The analytics also enables DC Water to compare the consumption of similar users (such as hotels or laundromats) to look for outliers. Doing so helps the organization identify potential leaks or bad meters. It’s even helped the organization discover broken pipes in abandoned properties.
The most sophisticated analytical tool DC Water has is Pipe Sleuth, a sewer assessment solution developed at Blue Drop that uses AI to review CCTV footage to assess sewer pipe status in real time.
“It uses an advanced, deep learning neural network model to do image analysis of small diameter sewer pipes, classify them, and then create a condition assessment report,” Kuczynski says.
Prior to Pipe Sleuth, operators had to review each frame of footage manually and tag any defects they saw. A certified engineer would then look at the tagged footage and classify the defects.
Kuczynski, who has been DC Water’s CIO since 2013, says the organization started implementing analytics in a comprehensive and focused way about two years ago.
“Some of that ramp up was educating people around digital analytics and data science, creating and exposing the digital assets that we had available to us,” he says. “Largely it was focused on individual systems first, like understanding how well individual groups of workers were performing particular types of jobs relative to the population as a whole.”

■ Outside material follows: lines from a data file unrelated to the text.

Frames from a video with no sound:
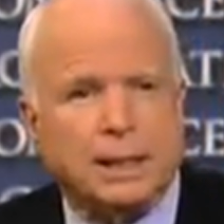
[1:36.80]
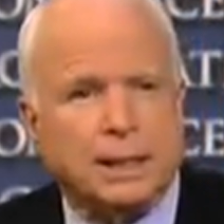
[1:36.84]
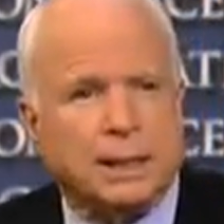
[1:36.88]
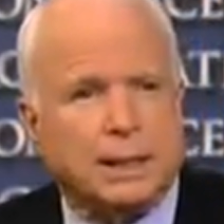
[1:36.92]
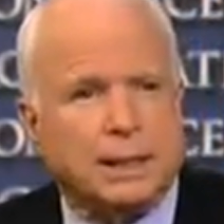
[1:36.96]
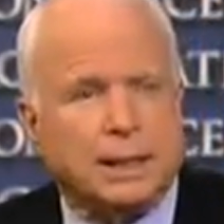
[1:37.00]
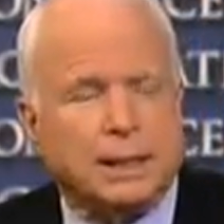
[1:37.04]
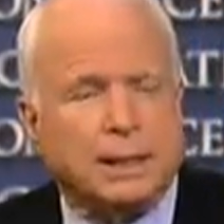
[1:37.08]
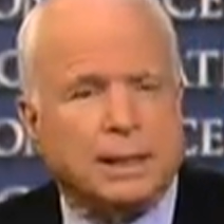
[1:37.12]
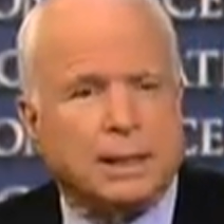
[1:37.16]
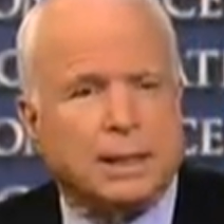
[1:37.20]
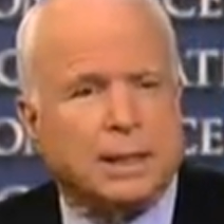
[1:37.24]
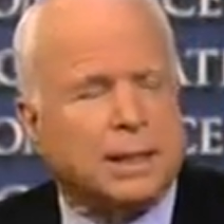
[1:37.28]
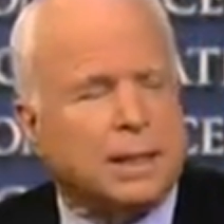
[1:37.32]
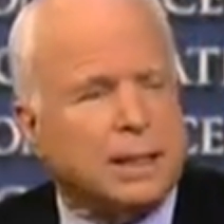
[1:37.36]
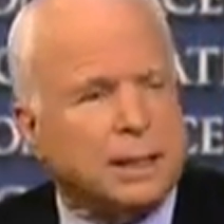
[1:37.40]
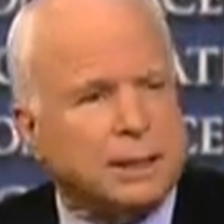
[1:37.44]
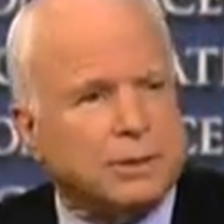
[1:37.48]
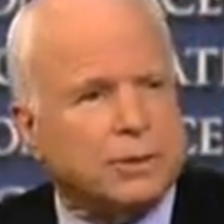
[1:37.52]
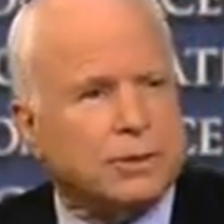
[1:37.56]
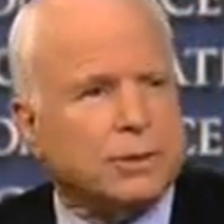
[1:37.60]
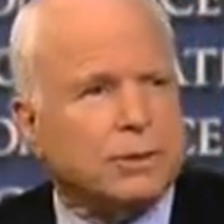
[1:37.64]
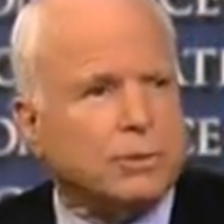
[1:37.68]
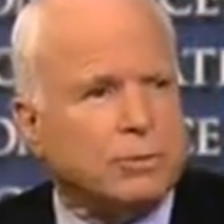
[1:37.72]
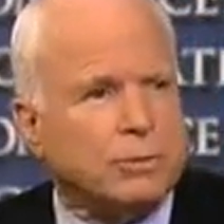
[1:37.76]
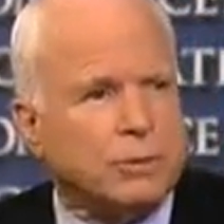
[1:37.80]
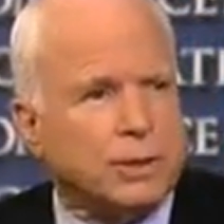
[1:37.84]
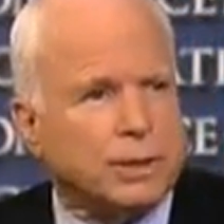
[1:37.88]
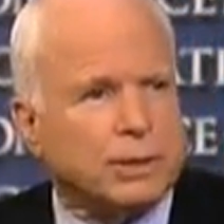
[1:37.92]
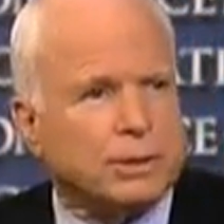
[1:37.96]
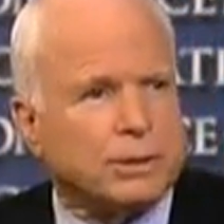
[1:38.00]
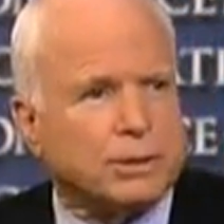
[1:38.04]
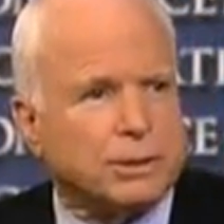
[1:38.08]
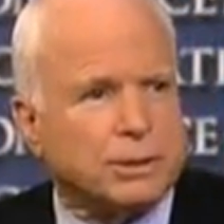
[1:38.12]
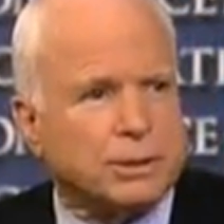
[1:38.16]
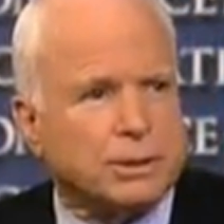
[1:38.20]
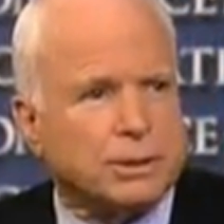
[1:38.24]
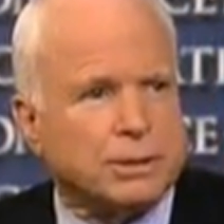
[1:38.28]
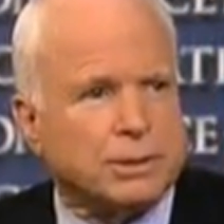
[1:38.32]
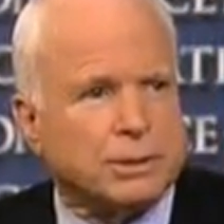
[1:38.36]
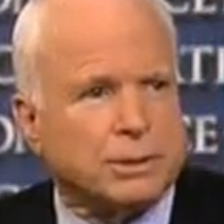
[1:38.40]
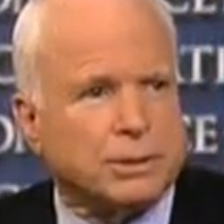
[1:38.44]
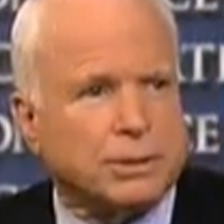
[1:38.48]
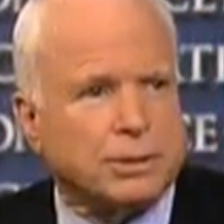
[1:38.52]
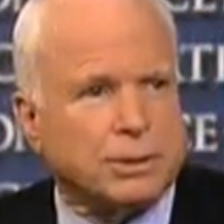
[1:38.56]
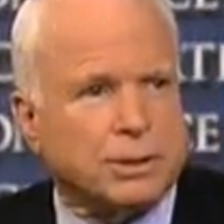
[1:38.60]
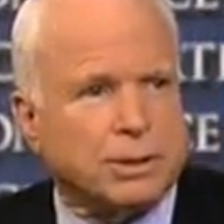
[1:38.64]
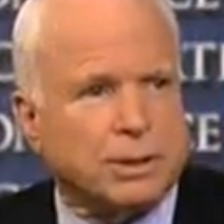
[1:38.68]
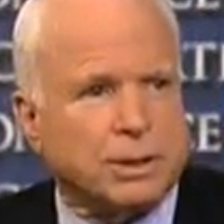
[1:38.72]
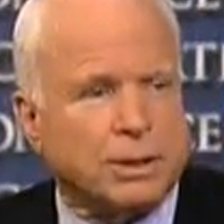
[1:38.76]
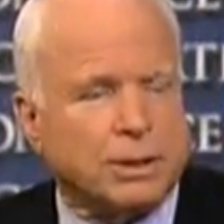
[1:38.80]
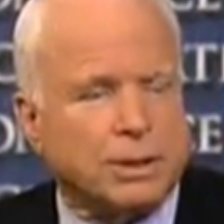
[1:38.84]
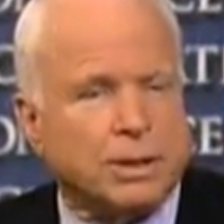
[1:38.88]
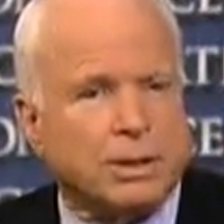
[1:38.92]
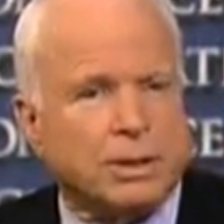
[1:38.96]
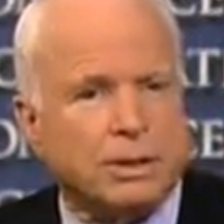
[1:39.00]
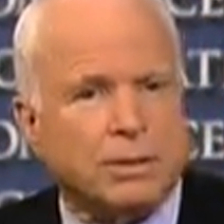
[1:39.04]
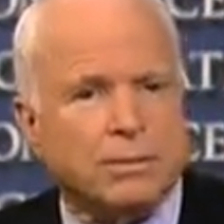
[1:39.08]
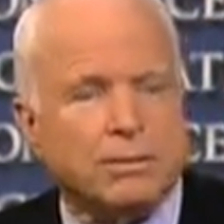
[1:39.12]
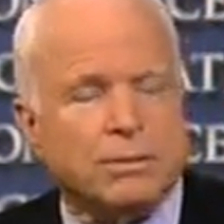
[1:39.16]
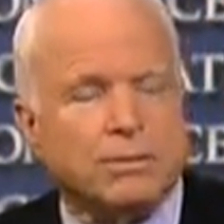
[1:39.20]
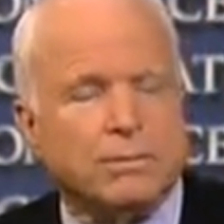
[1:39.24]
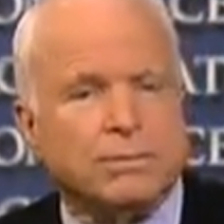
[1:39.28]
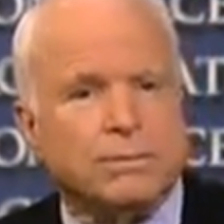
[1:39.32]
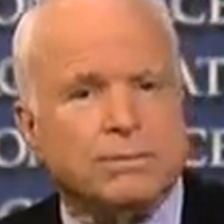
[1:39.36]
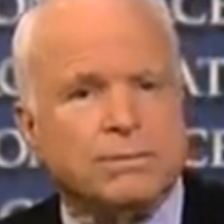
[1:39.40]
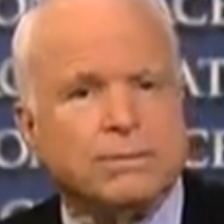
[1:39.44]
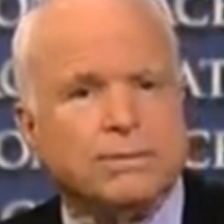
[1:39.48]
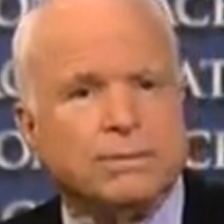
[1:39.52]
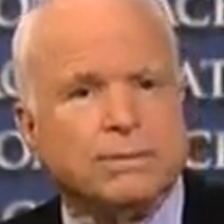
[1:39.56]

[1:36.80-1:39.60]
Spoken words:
the consequences of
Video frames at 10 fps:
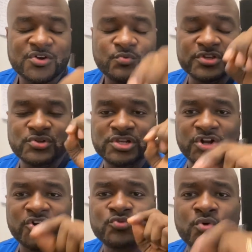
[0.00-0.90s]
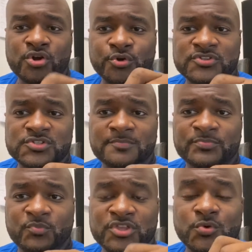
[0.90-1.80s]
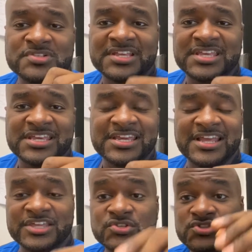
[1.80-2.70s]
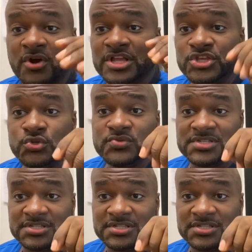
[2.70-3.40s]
when you learned words when you was a kid and you started using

Those efforts were fairly straightforward but helped the team gain experience. About a year ago, they started aggregating different sources of information, such as bringing together billing data and meter data from the AMR system and blending it.
“We’re getting more and more sophisticated,” Kuczynski says.
A matter of trust
The initial education component at DC Water consisted of centralizing data sources, providing access to them, and helping individuals understand how those resources could aid decision-making processes.
“Part of it is really educating people about the power of some of these tools and their ability to be more precise in their predictions, and getting people comfortable, especially when the answer comes out and you don’t necessarily always see the process through which that happens,” Kuczynski says.
Helping others gain trust in predictive analytics tools is essential, and it may mean working through the answer a model provided to either confirm it or cancel it out. Kuczynski points to the tool for predicting water main breaks. It’s accepted wisdom in a lot of circles that water main breaks occur due to cold weather, and they are more frequent in colder parts of the year. That said, the tool also has to predict water main breaks during warm parts of the year.
“If your goal is to solve the main break problem, then you have to solve it in its entirety, not just for that one part of the year,” he says. “It’s actually more about rapid fluctuations in temperature that cause the ground to surge and cause dislocations in a pipe.”
Ultimately, the goal of all these efforts is to drive down water loss between 2% and 5%, roughly 1.8 million to 4.5 million gallons per day. Every 1% of “found water” that was previously unmetered is worth about $4 million to the organization.
“You want to look at those problems that are persistent challenges for your organization and ideally have a revenue component or efficiency component associated with them,” Kuczynski says. “It’s always easier to sell something that saves you something, whether that’s real dollars or something that improves a process significantly.”